-- Exercise data follows --

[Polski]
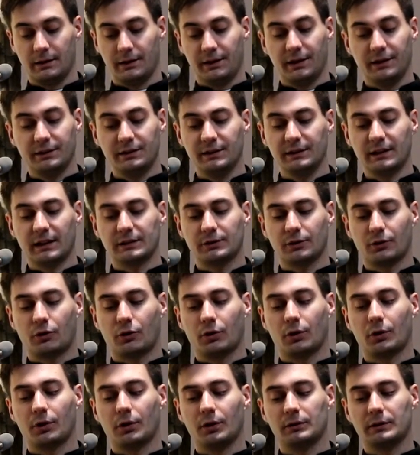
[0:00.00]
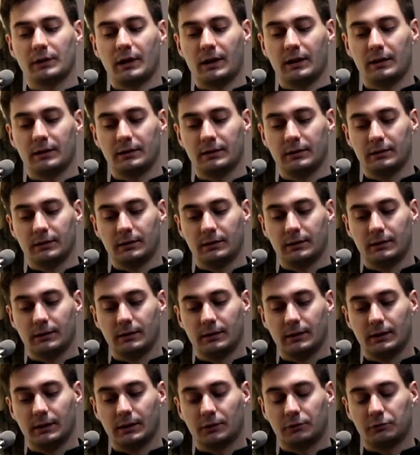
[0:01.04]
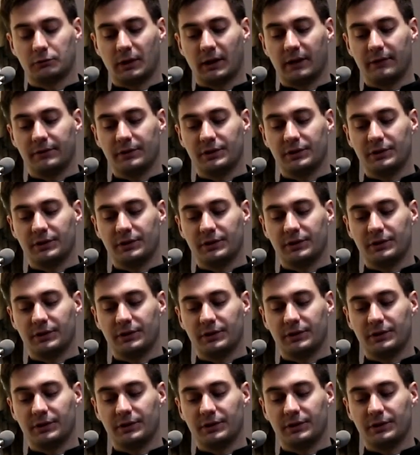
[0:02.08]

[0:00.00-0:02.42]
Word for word: Jedyna to korona, która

-- Exercise data concluded --

• _How to complete this task_
The full material above must be output verbatim, minus any pictures.

• _Solution to this problem_
[Polski]
[0:00.00]
[0:01.04]
[0:02.08]

[0:00.00-0:02.42]
Word for word: Jedyna to korona, która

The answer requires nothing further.